What this task involves:
What is needed is an exact copy of the lines in the entries below from the one holding "Silent video, 25 frames per second." through the one holding "Transcript, with fillers: and", pictures excluded.

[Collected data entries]
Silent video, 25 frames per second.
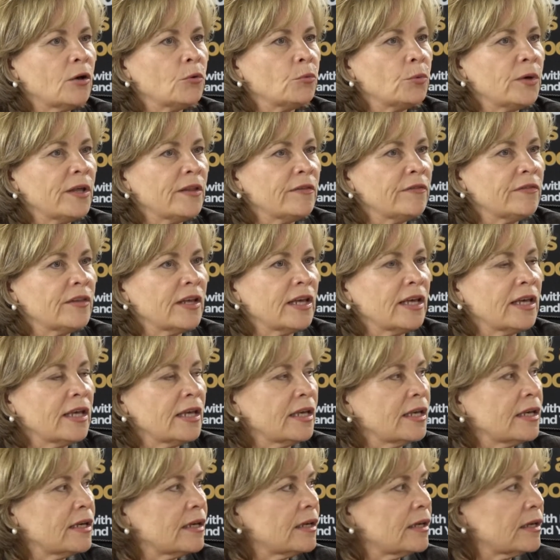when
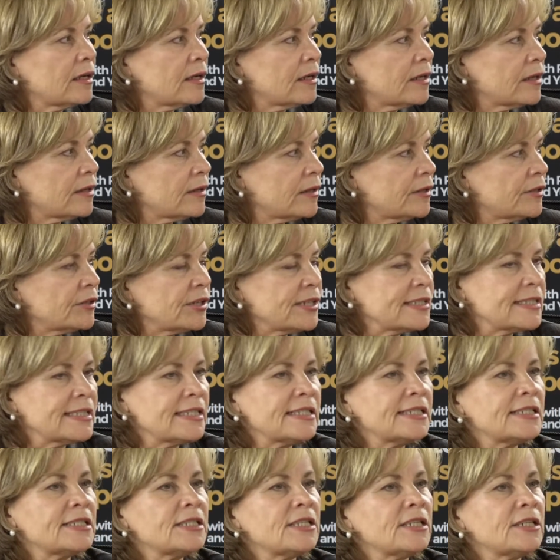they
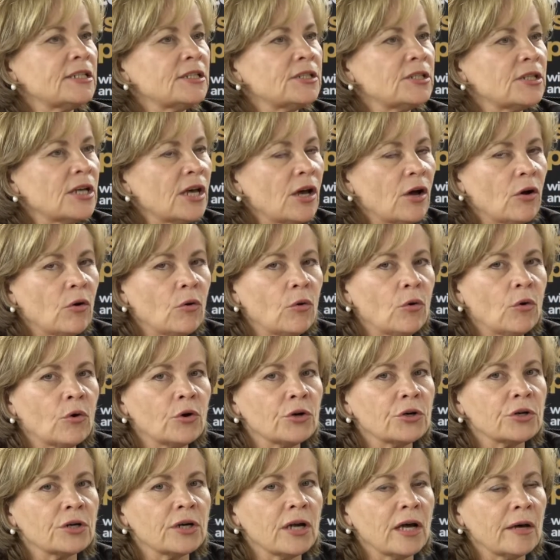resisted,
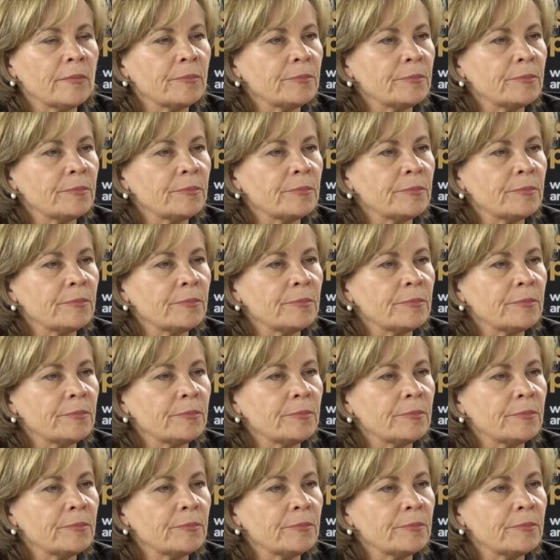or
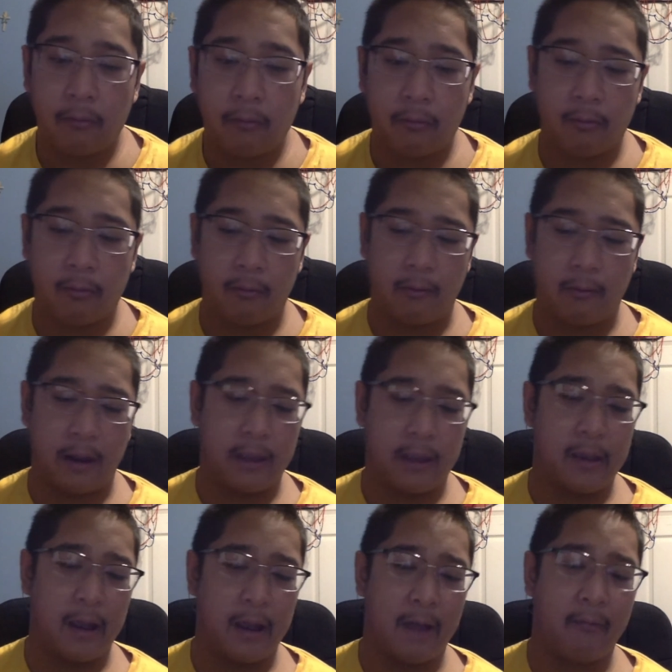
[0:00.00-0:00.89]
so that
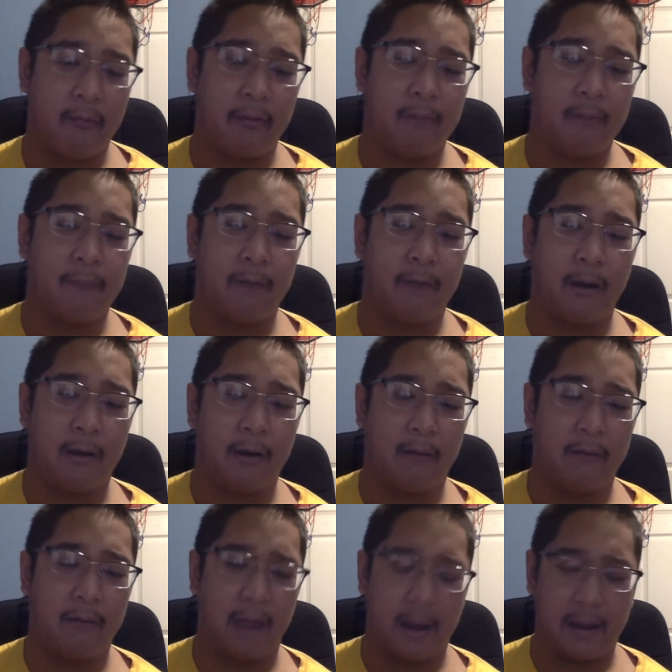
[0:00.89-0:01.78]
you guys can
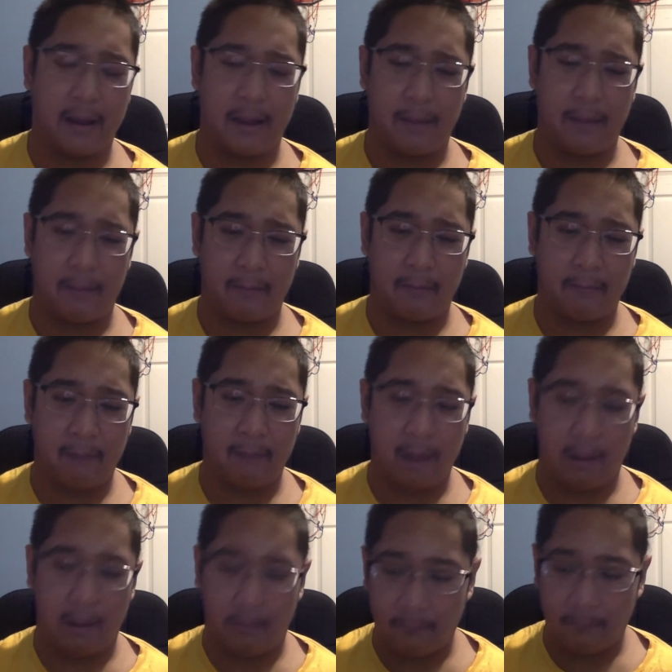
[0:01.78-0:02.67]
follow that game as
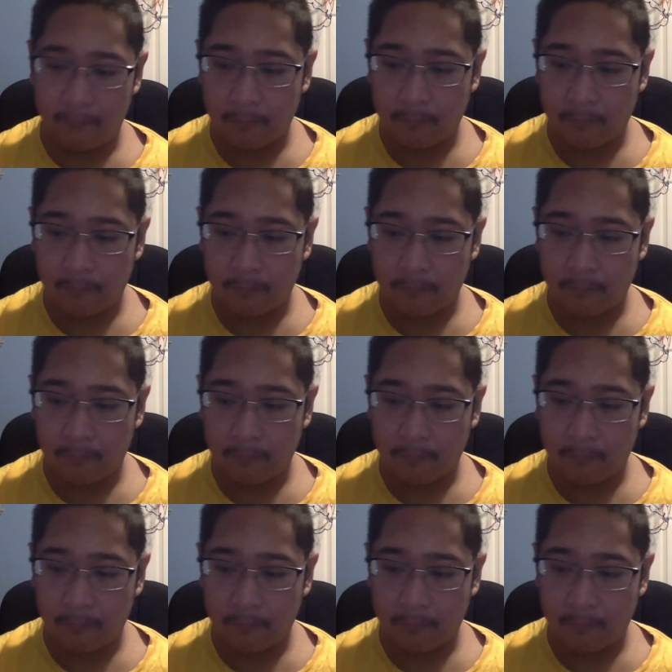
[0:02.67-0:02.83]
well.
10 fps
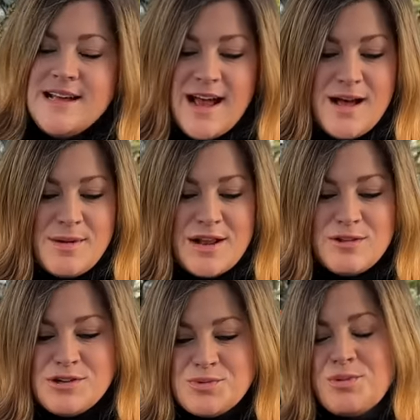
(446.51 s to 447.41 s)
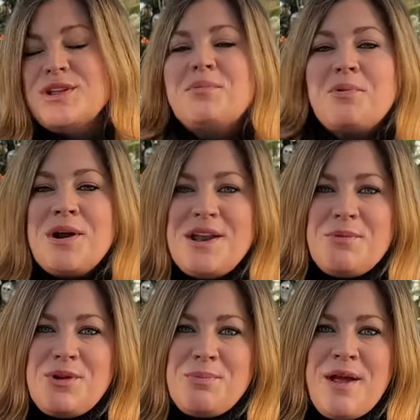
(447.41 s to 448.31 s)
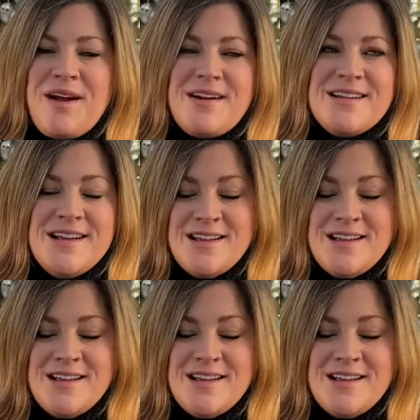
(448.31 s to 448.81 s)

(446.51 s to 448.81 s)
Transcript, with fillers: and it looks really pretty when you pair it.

* * *

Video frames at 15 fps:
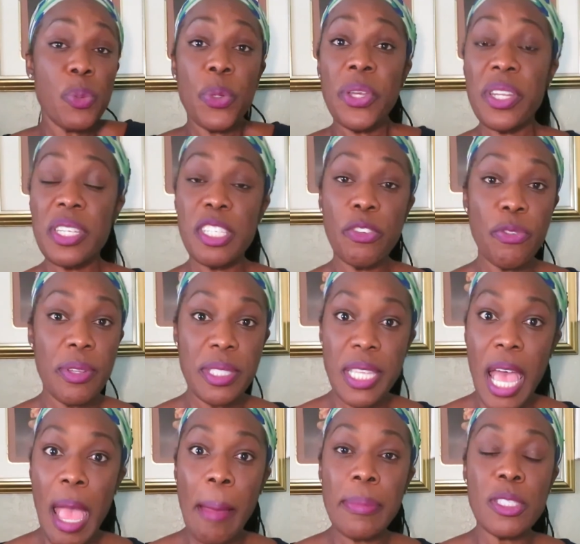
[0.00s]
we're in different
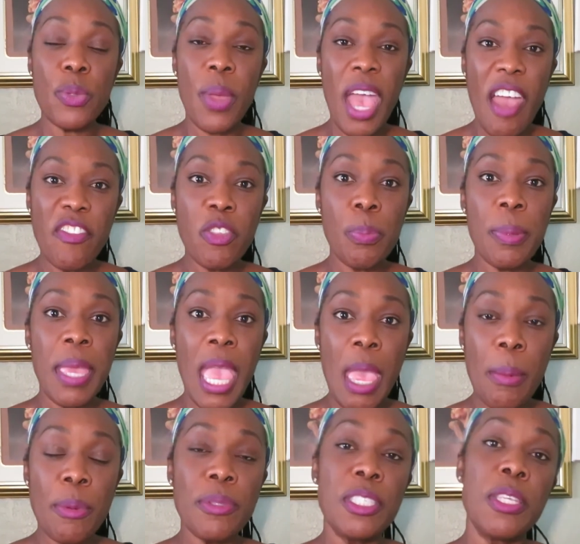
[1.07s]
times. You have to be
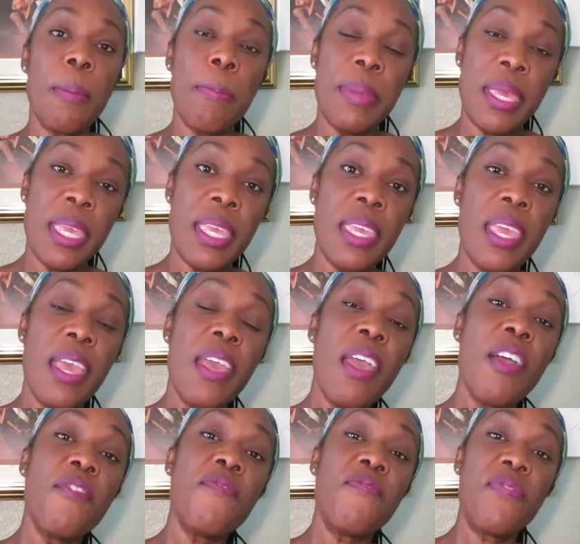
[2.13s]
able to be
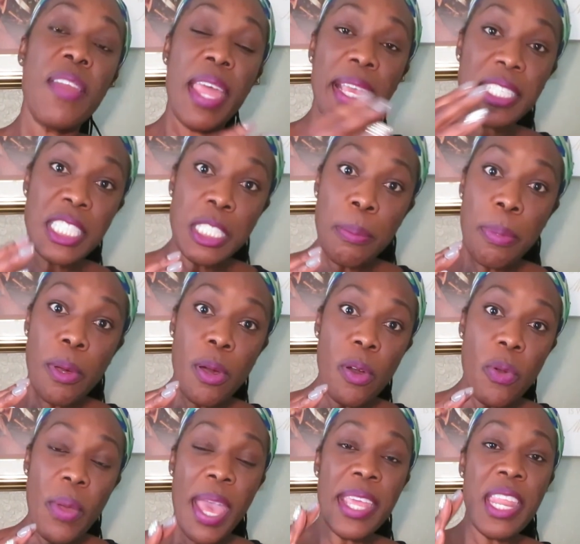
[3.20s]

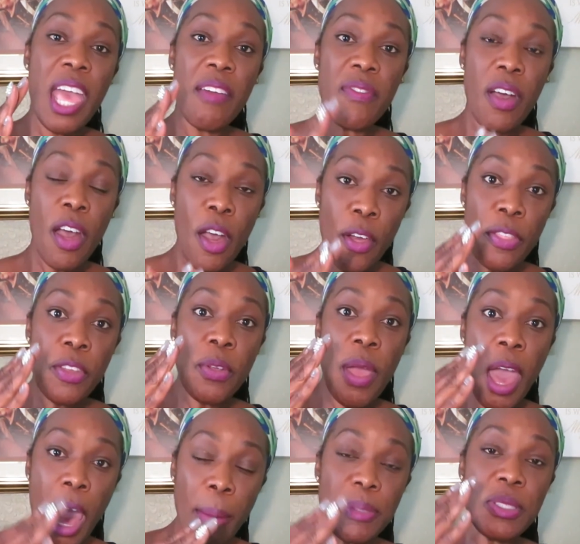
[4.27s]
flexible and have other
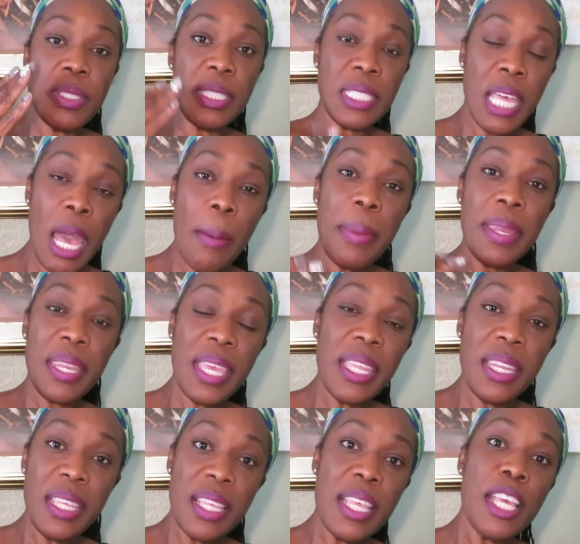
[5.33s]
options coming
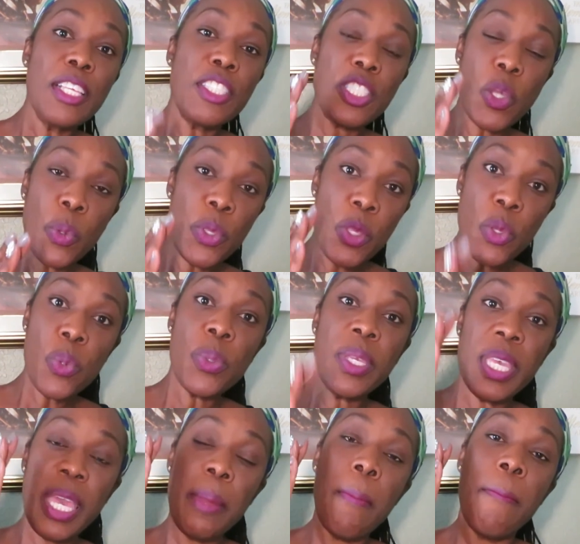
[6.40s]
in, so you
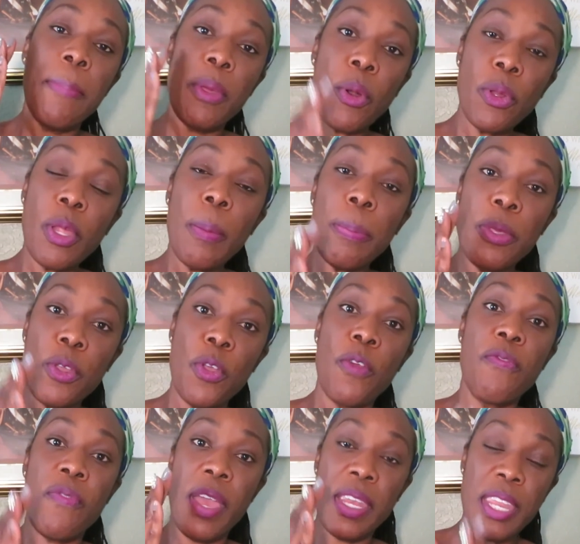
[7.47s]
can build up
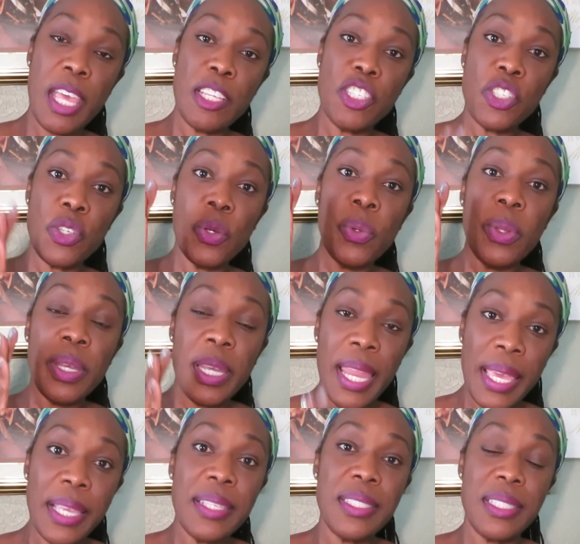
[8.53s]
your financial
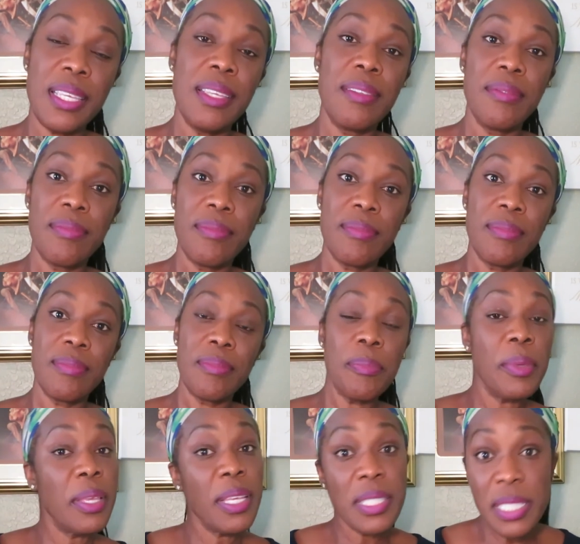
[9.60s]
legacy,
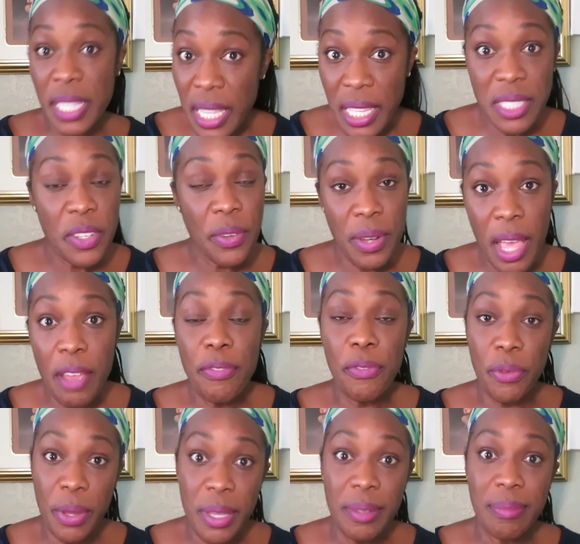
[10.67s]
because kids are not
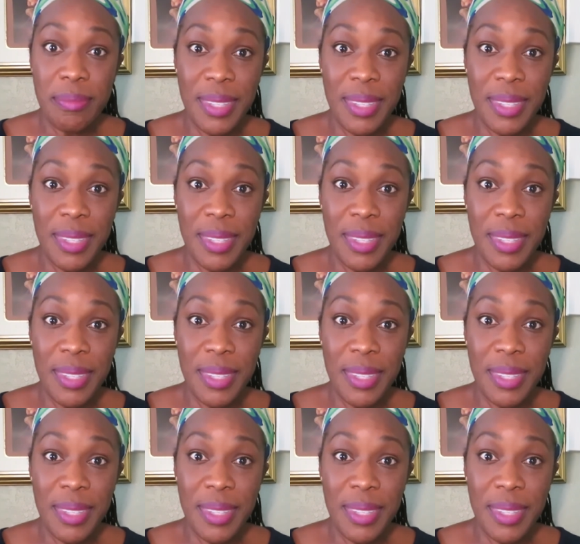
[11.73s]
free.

Worked solution:
Silent video, 25 frames per second.
when
they
resisted,
or
[0:00.00-0:00.89]
so that
[0:00.89-0:01.78]
you guys can
[0:01.78-0:02.67]
follow that game as
[0:02.67-0:02.83]
well.
10 fps
(446.51 s to 447.41 s)
(447.41 s to 448.31 s)
(448.31 s to 448.81 s)

(446.51 s to 448.81 s)
Transcript, with fillers: and it looks really pretty when you pair it.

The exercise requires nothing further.